» **Provided data**:
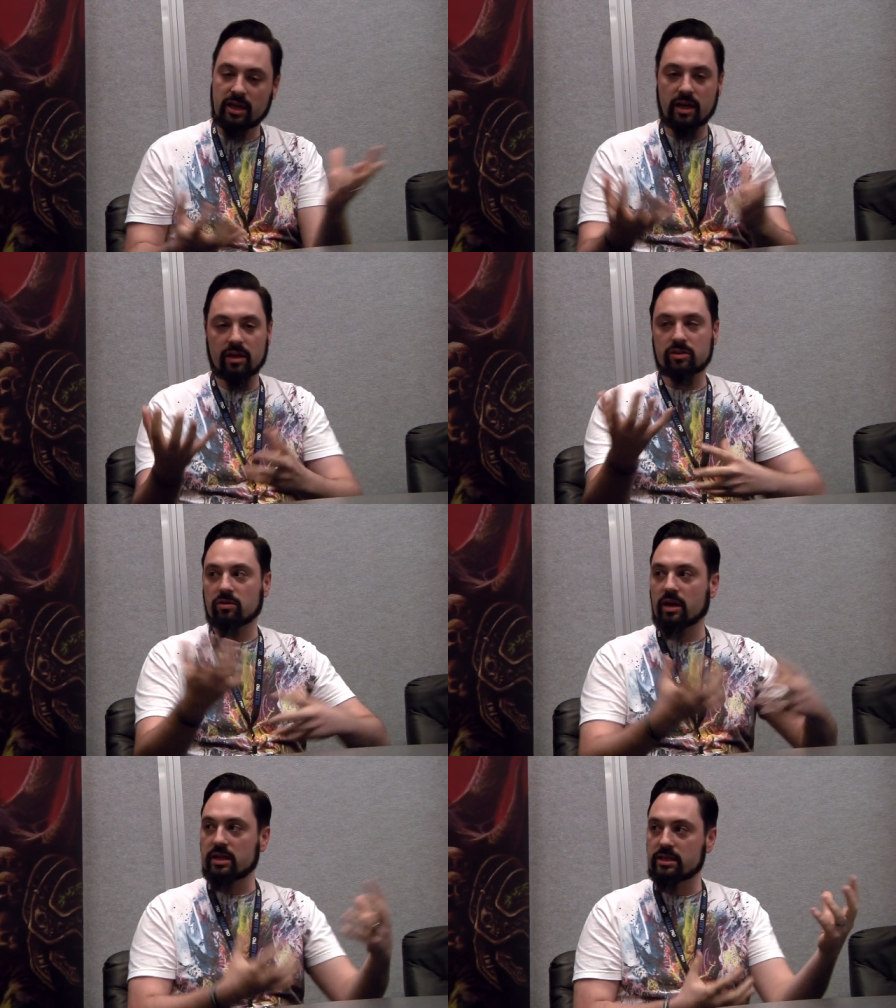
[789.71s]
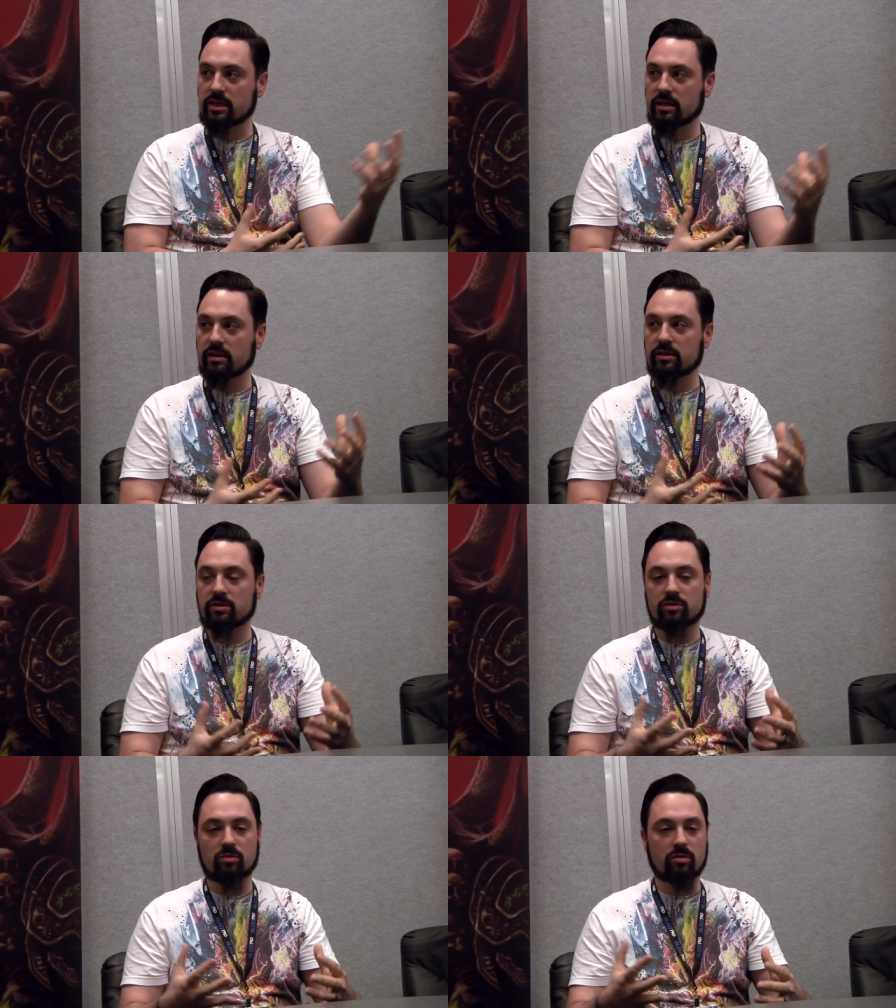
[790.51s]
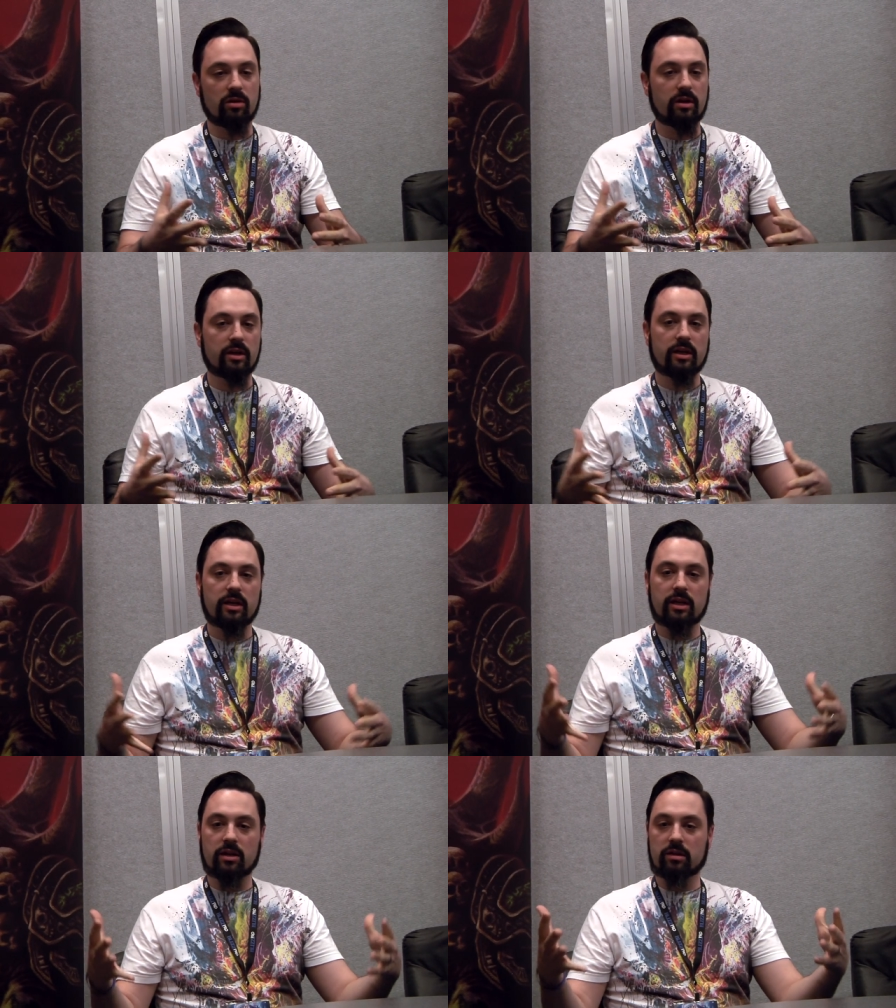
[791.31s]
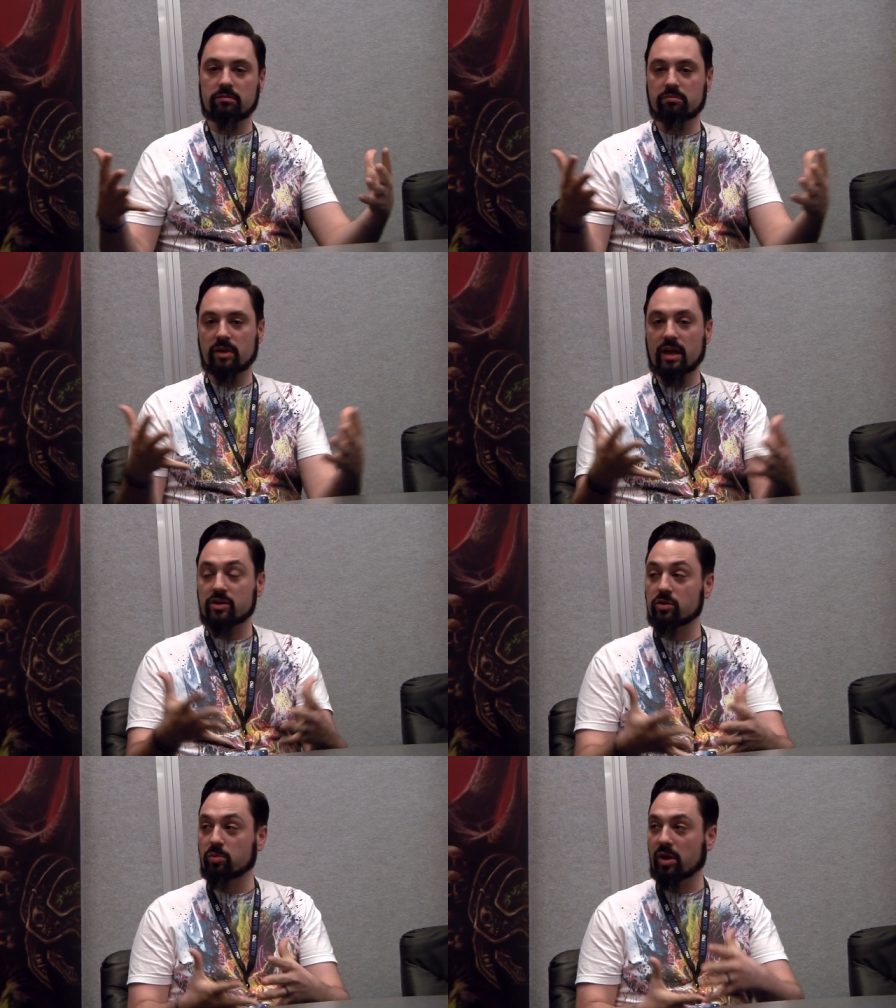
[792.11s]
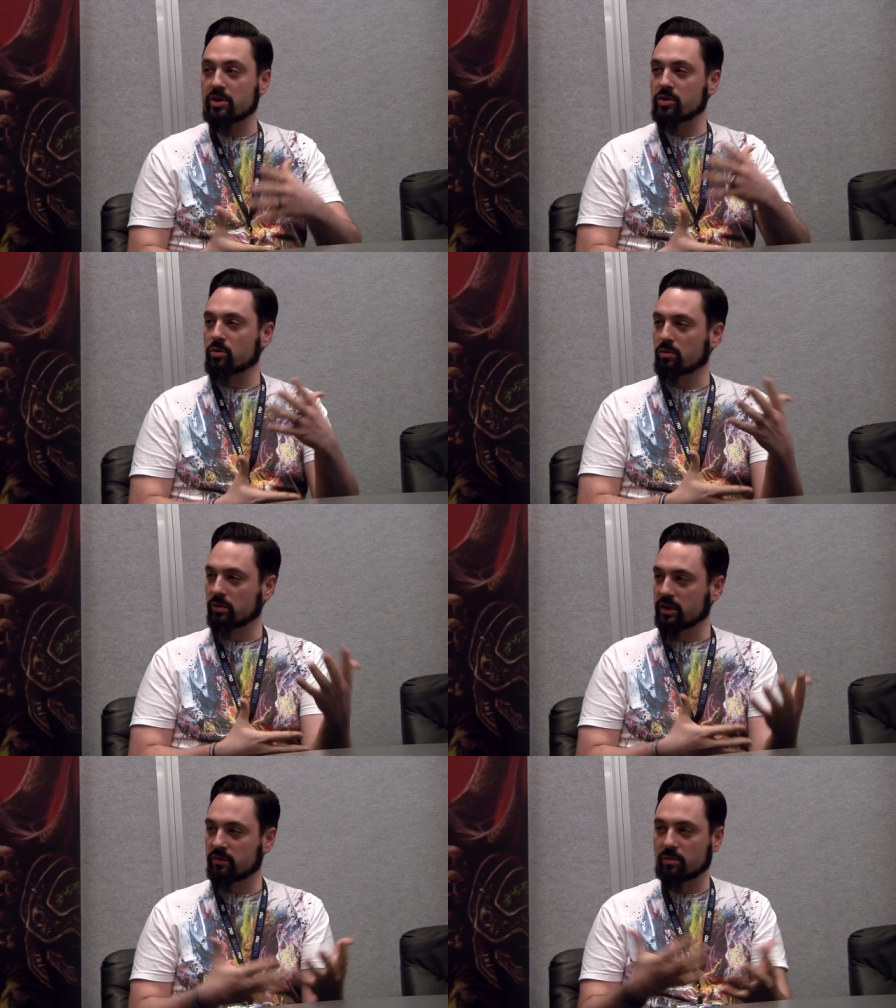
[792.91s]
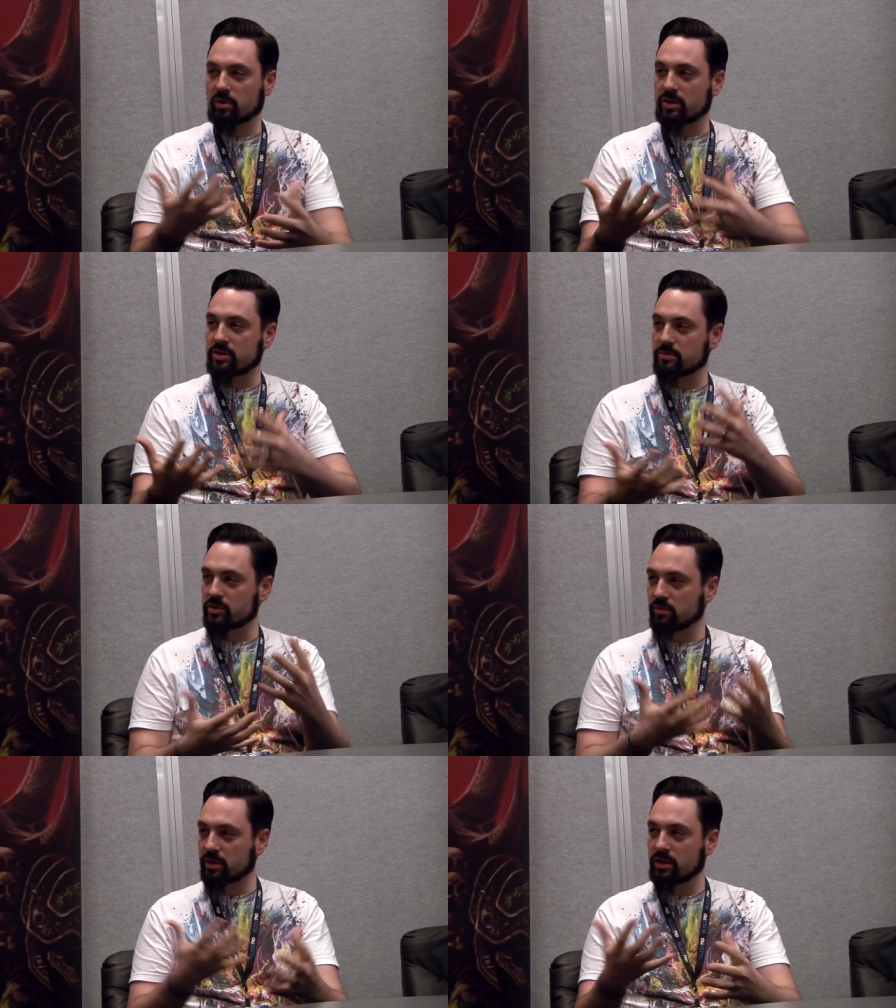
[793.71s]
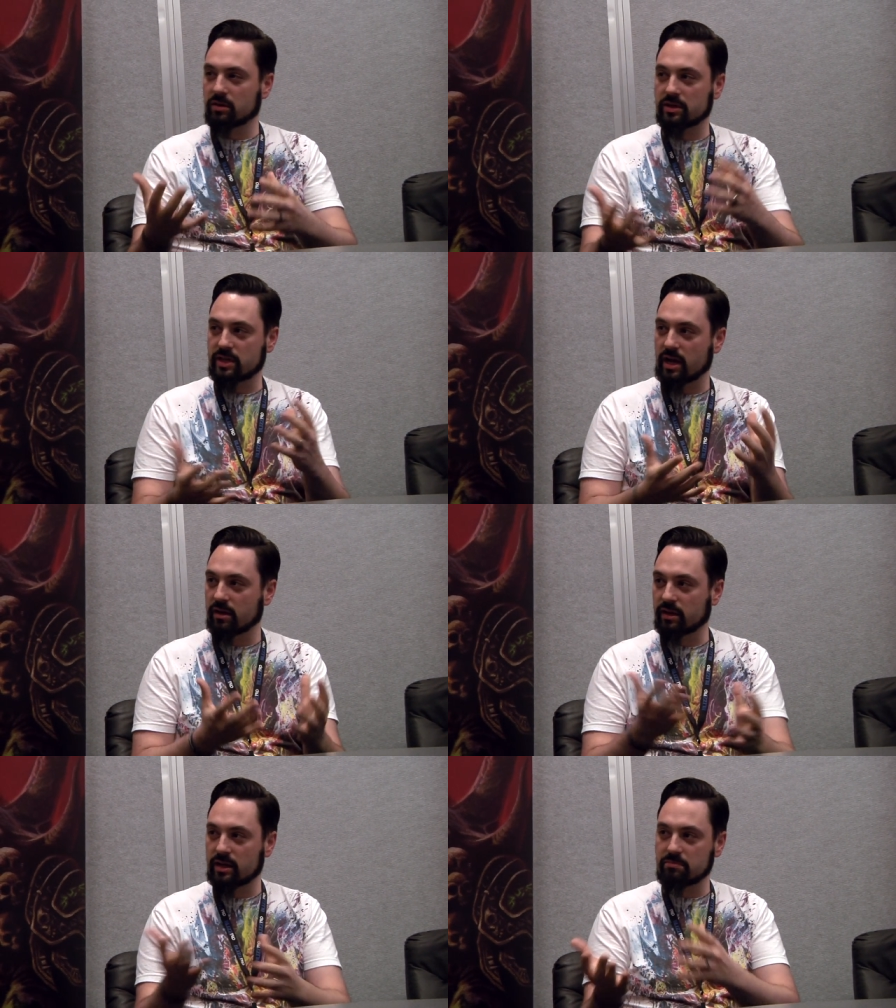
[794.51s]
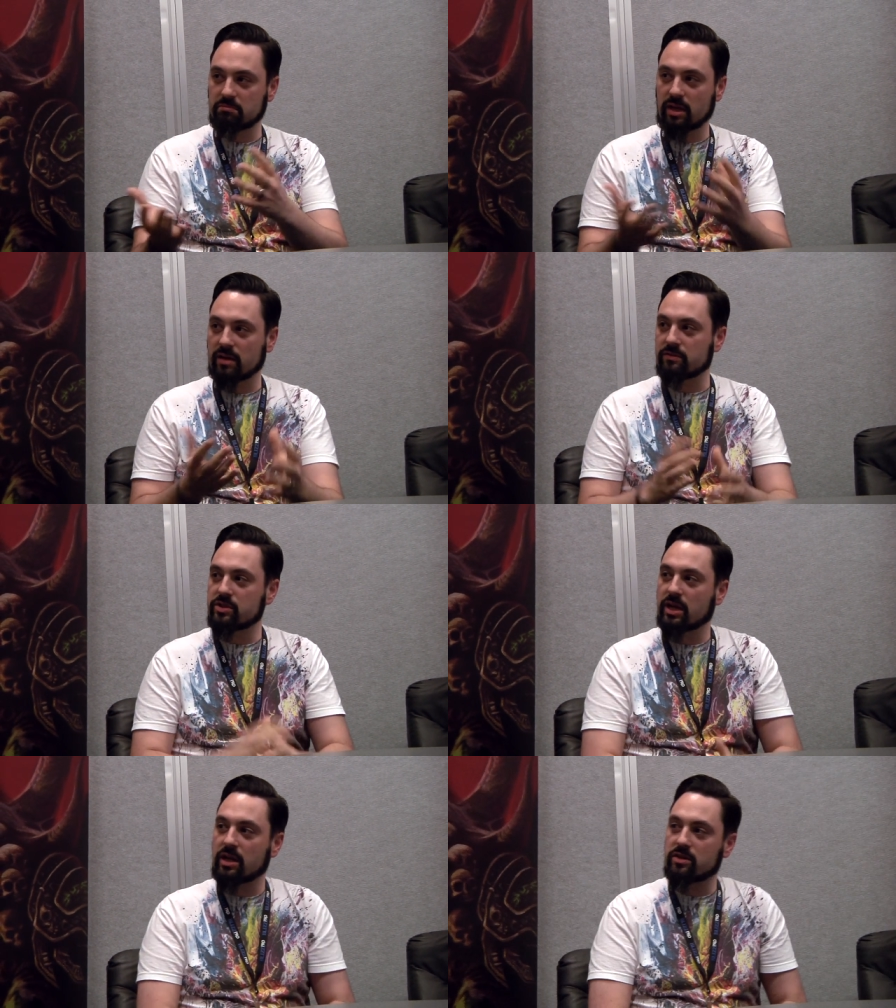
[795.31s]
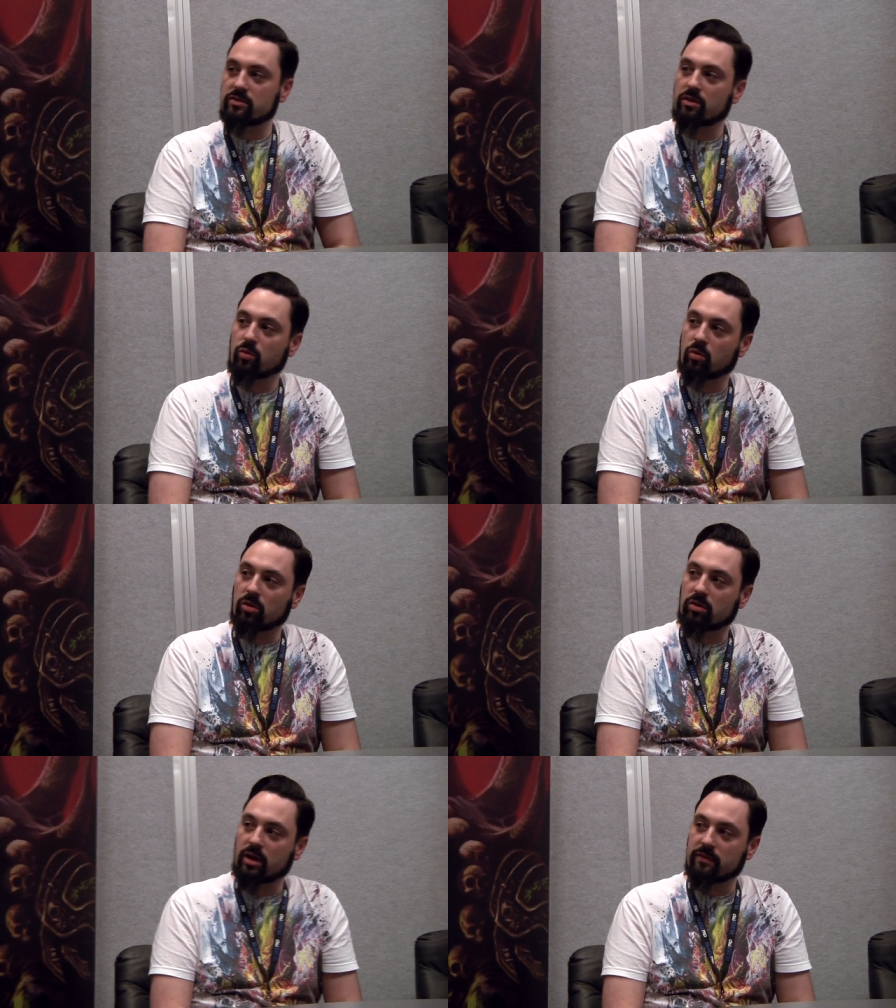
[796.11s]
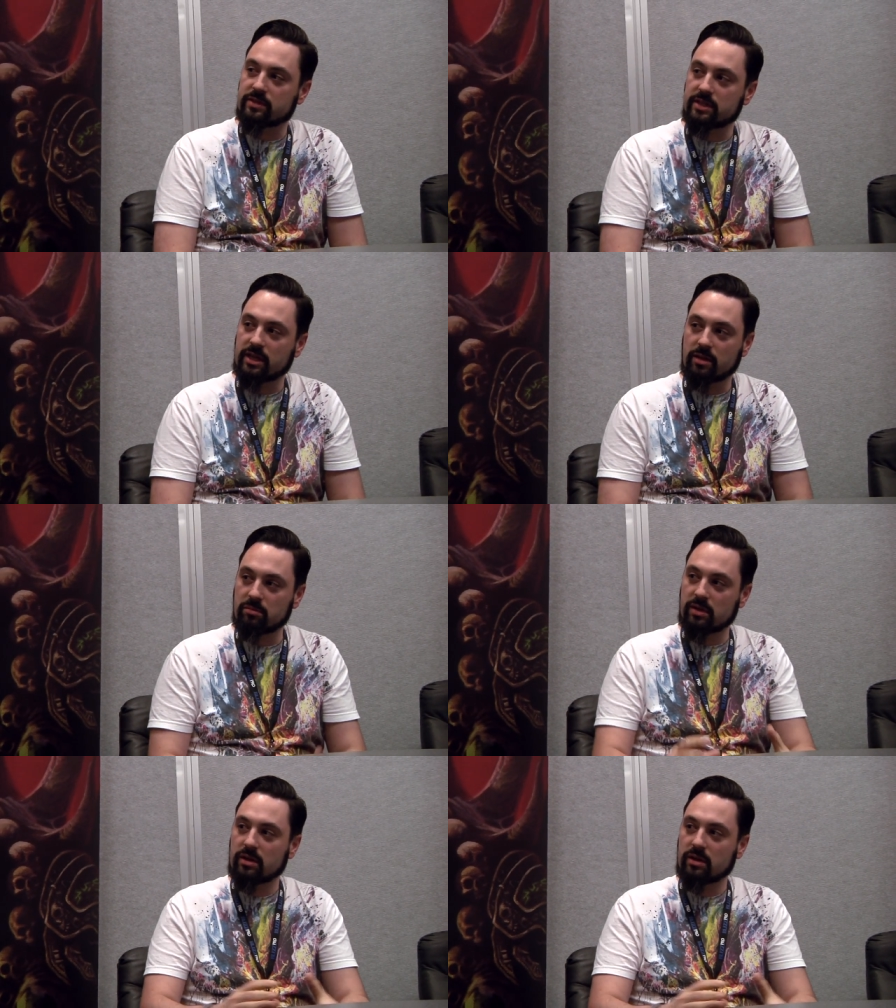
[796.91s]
mechanics or ideas or any extra pressure or relief of pressure. I'm just really curious how that may have changed the Warcraft team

» **Task item**:
When you write out the material again, keep every word exact and omit the pictures.

» **Task answer**:
[789.71s]
[790.51s]
[791.31s]
[792.11s]
[792.91s]
[793.71s]
[794.51s]
[795.31s]
[796.11s]
[796.91s]
mechanics or ideas or any extra pressure or relief of pressure. I'm just really curious how that may have changed the Warcraft team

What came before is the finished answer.